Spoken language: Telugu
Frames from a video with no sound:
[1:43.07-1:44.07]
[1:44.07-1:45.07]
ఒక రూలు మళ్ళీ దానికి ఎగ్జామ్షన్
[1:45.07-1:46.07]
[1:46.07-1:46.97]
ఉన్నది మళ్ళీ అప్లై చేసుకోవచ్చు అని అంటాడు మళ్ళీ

--

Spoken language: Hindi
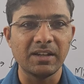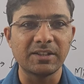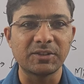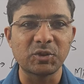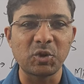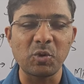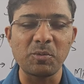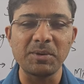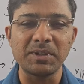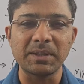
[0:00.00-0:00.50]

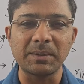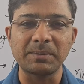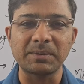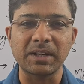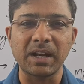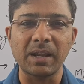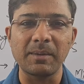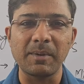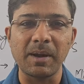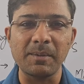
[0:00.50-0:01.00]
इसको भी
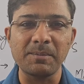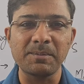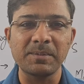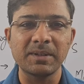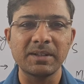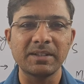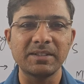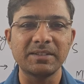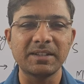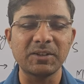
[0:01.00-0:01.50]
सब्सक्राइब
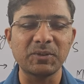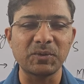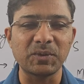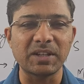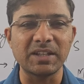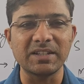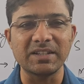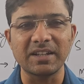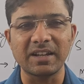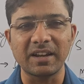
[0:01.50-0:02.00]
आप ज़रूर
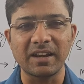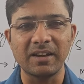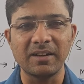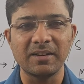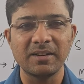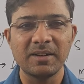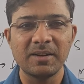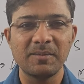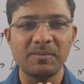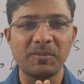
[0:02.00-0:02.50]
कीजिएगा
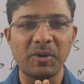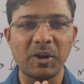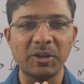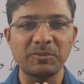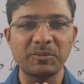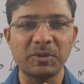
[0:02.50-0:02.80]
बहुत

== Task to complete ==
Among the entries above, identify all lines with "language" and copy them.

== Solved exercise ==
Spoken language: Telugu
Spoken language: Hindi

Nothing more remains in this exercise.